┌──

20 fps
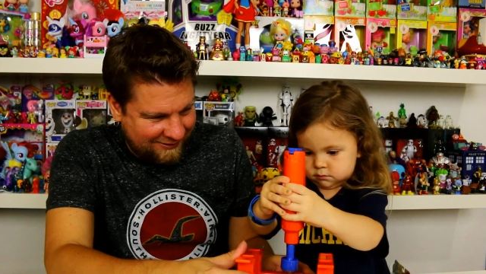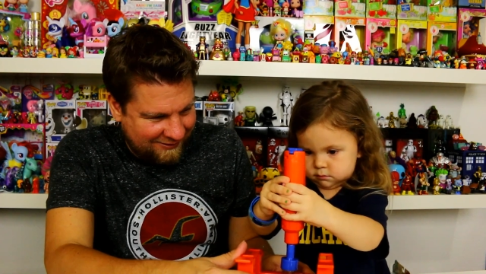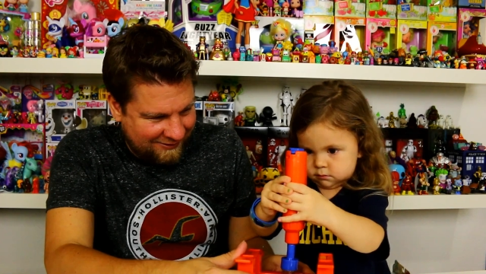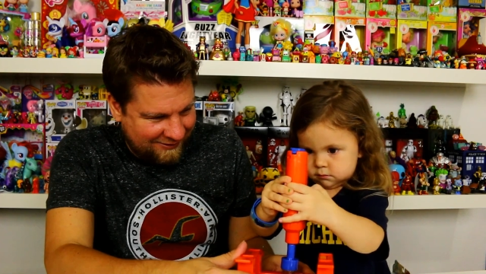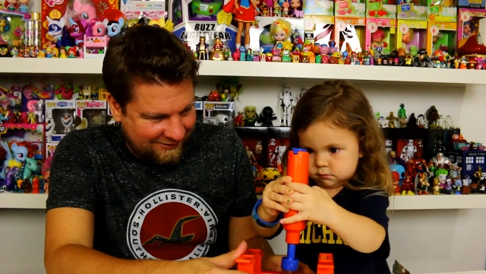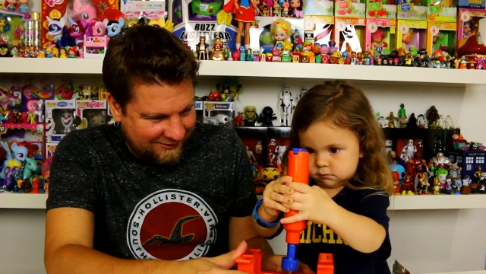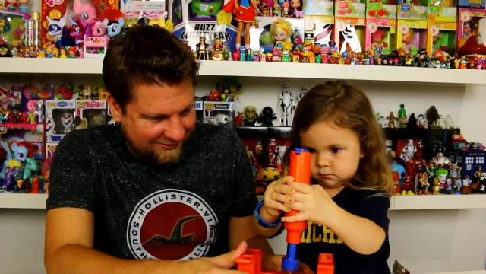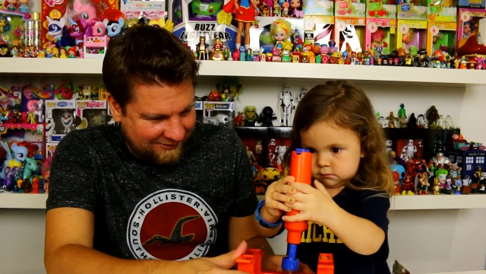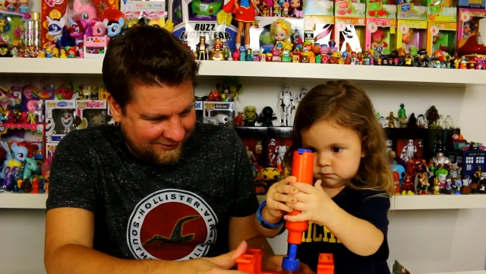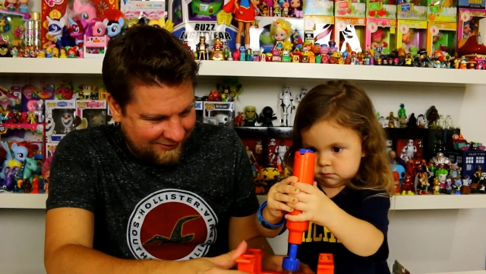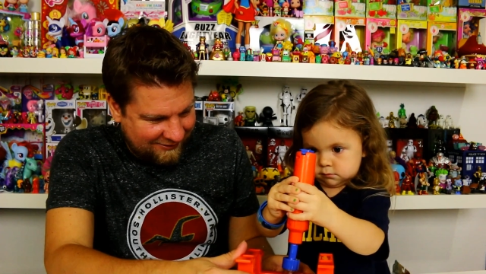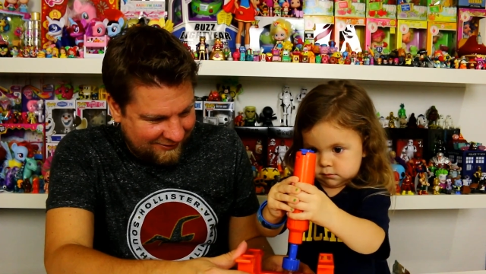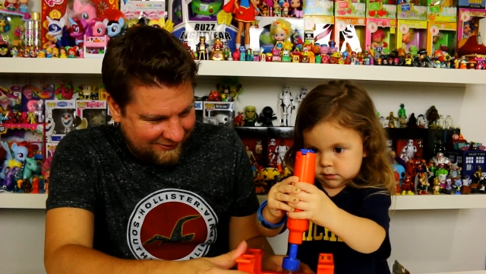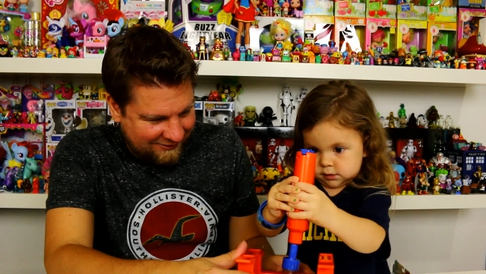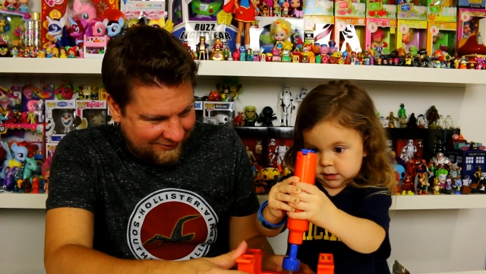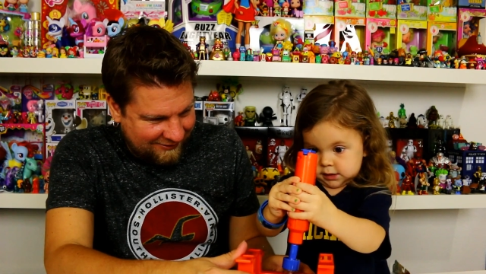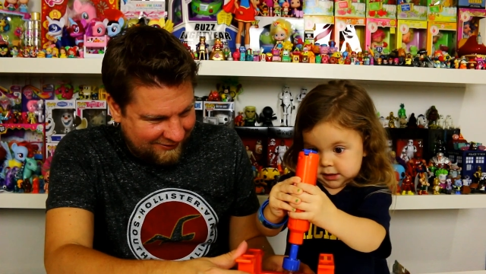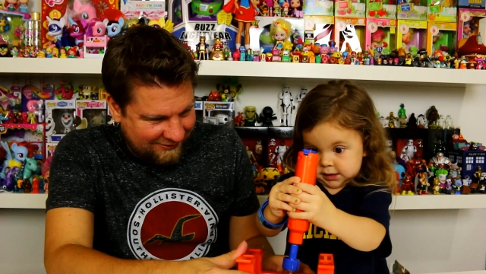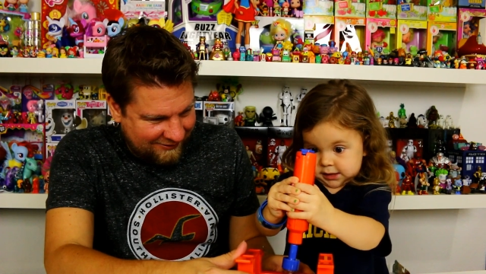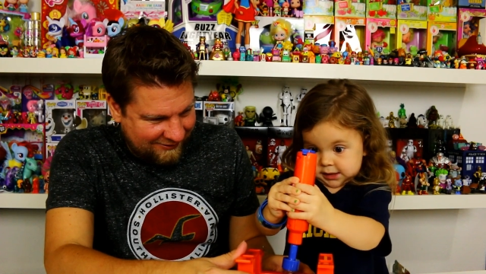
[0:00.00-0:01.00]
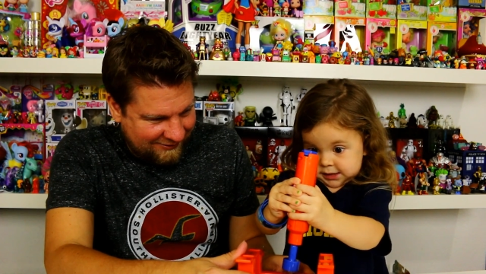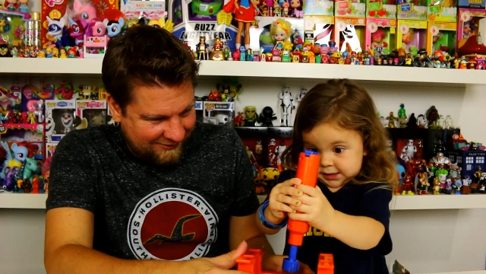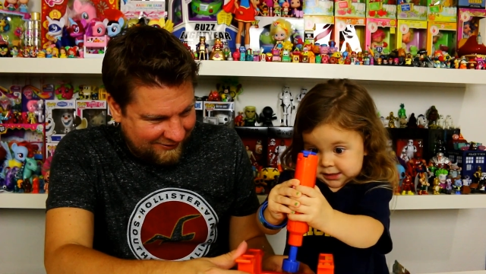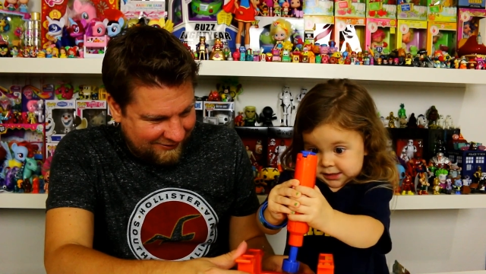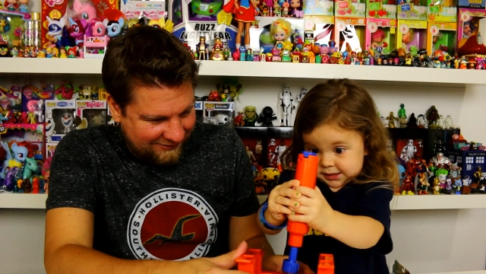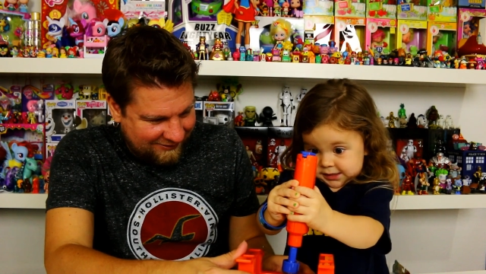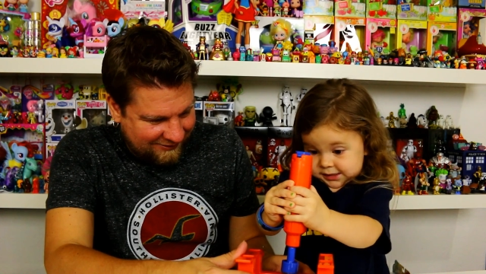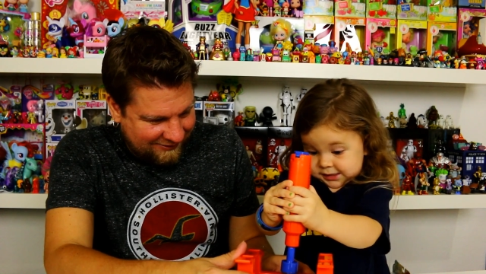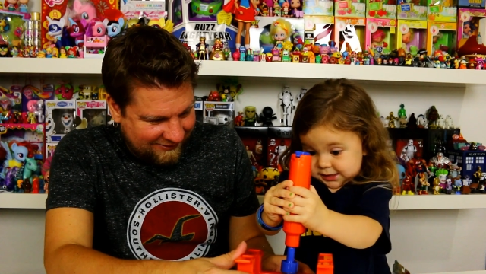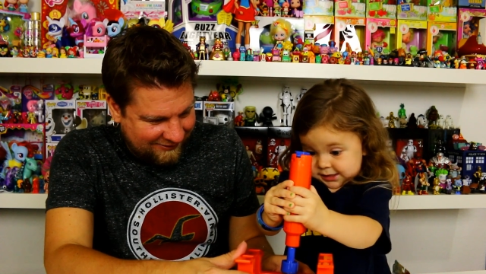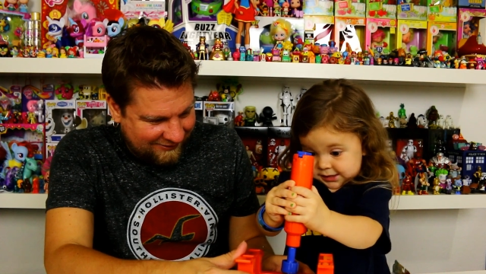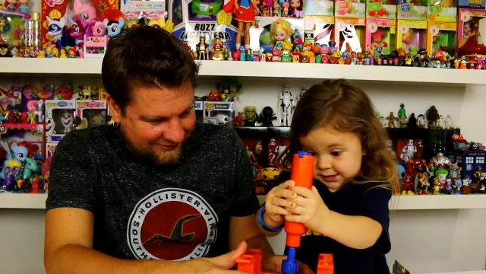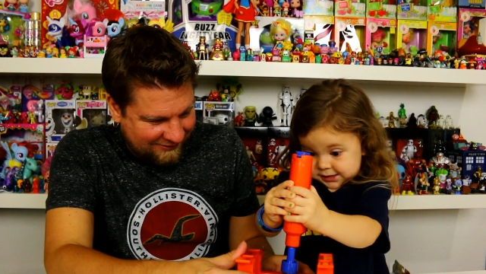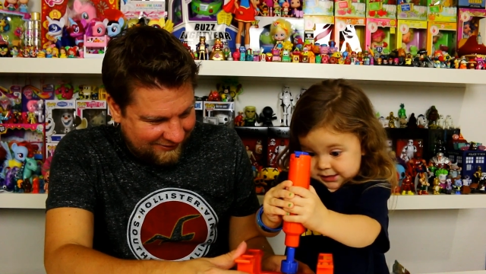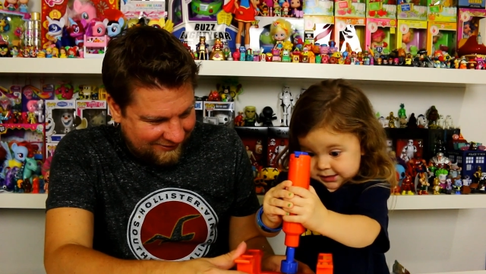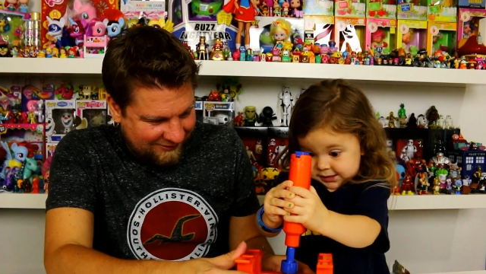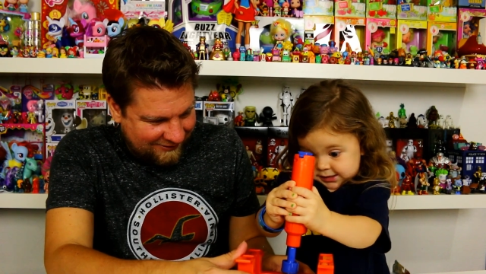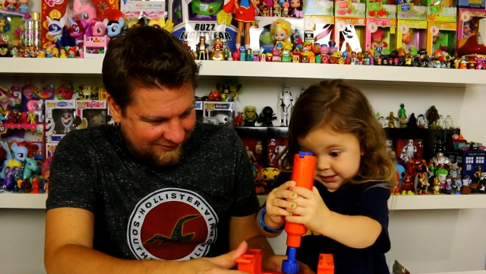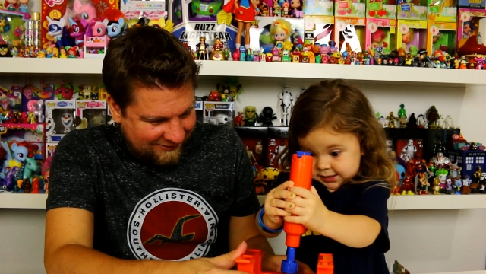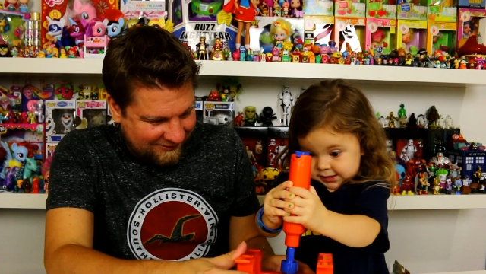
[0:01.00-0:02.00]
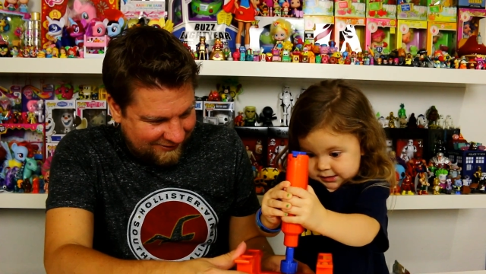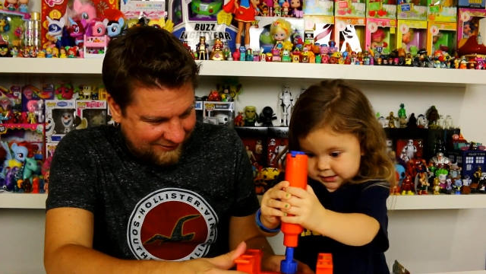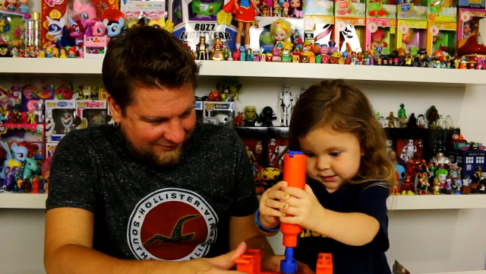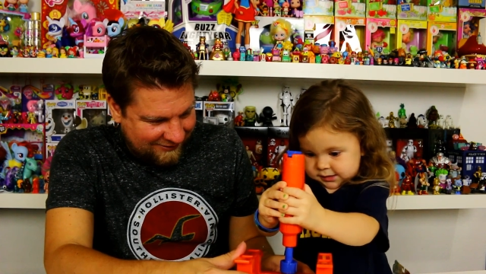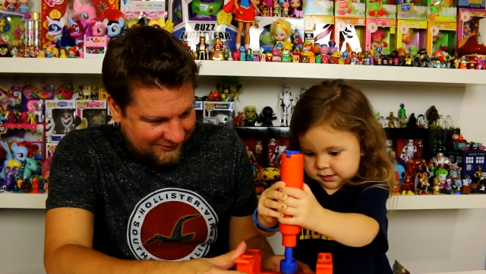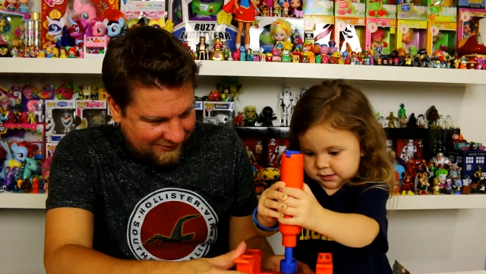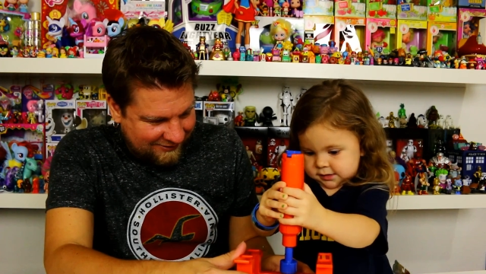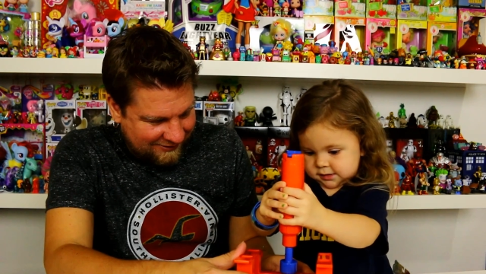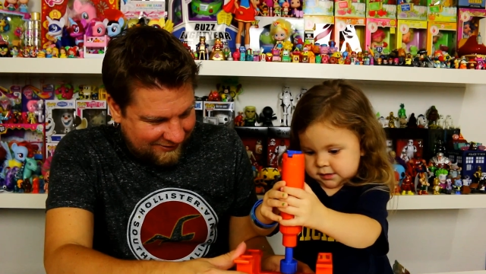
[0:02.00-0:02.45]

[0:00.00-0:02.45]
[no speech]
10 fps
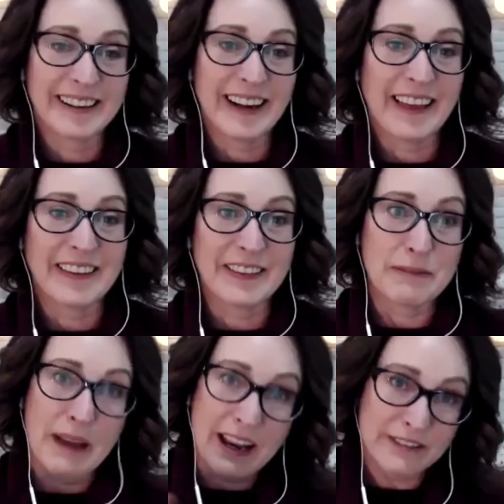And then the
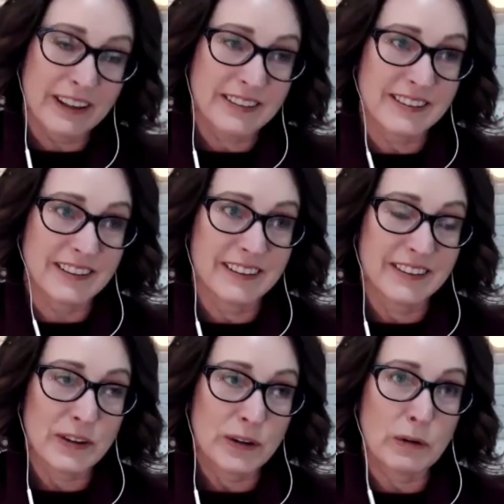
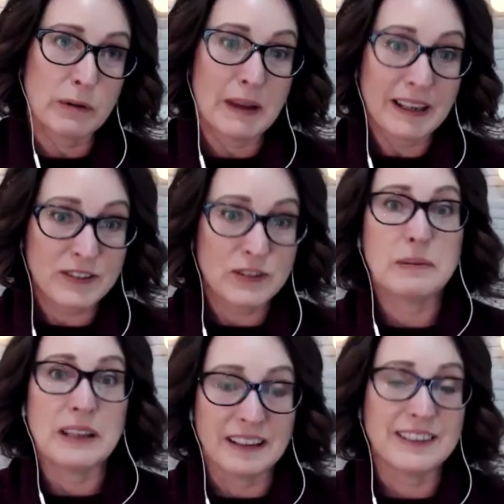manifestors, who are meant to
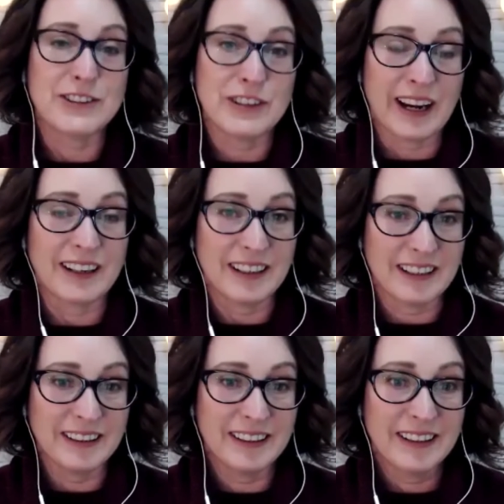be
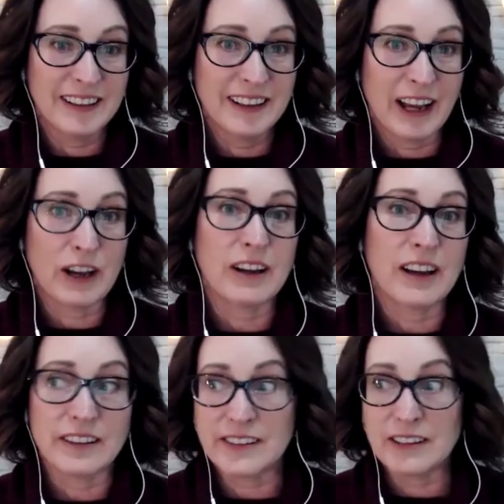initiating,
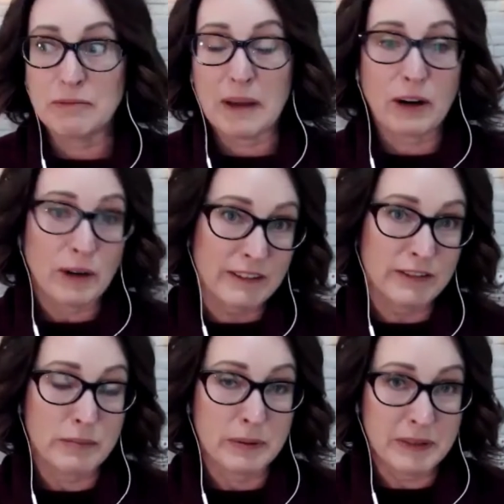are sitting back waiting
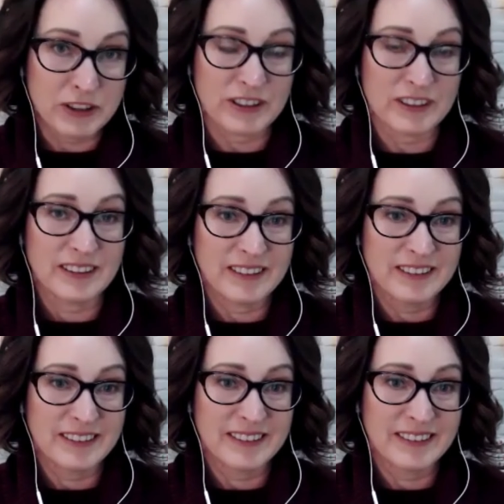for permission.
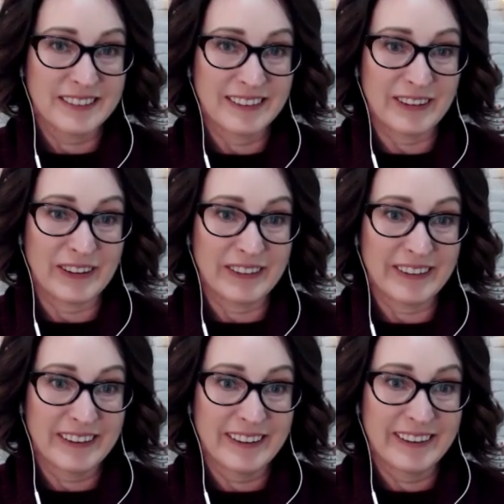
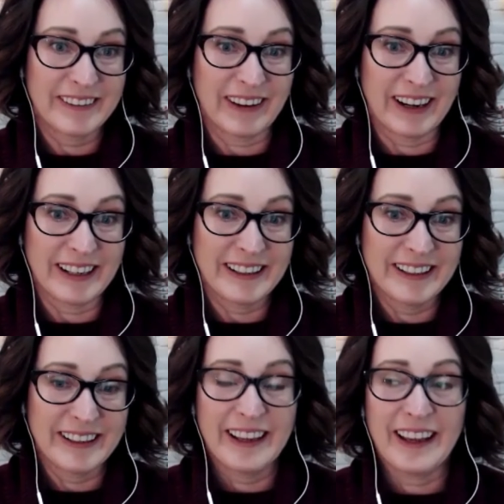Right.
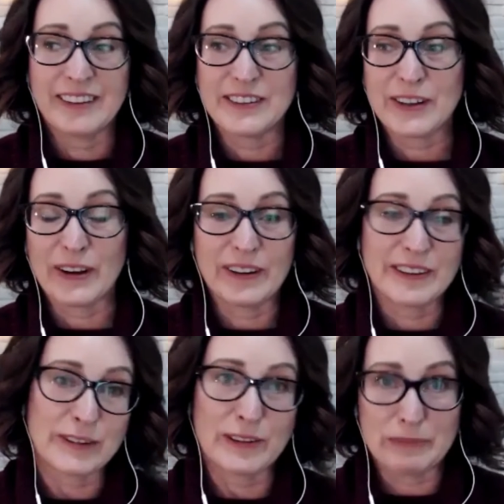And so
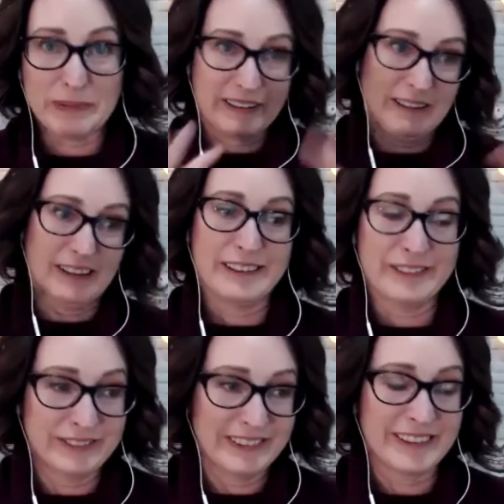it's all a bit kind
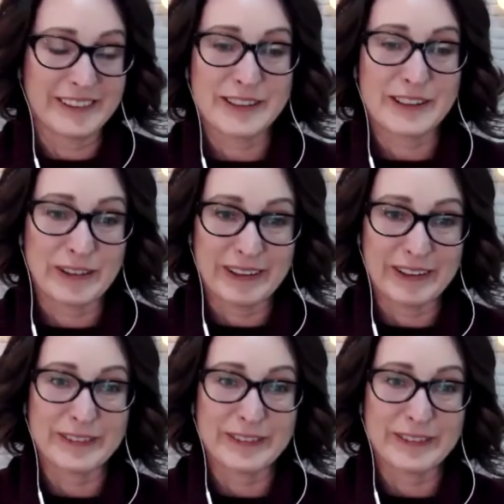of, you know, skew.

└──

Required action — The lines above should be transcribed exactly, with every image removed.

Result of the task —
20 fps
[0:00.00-0:01.00]
[0:01.00-0:02.00]
[0:02.00-0:02.45]

[0:00.00-0:02.45]
[no speech]
10 fps
And then the
manifestors, who are meant to
be
initiating,
are sitting back waiting
for permission.
Right.
And so
it's all a bit kind
of, you know, skew.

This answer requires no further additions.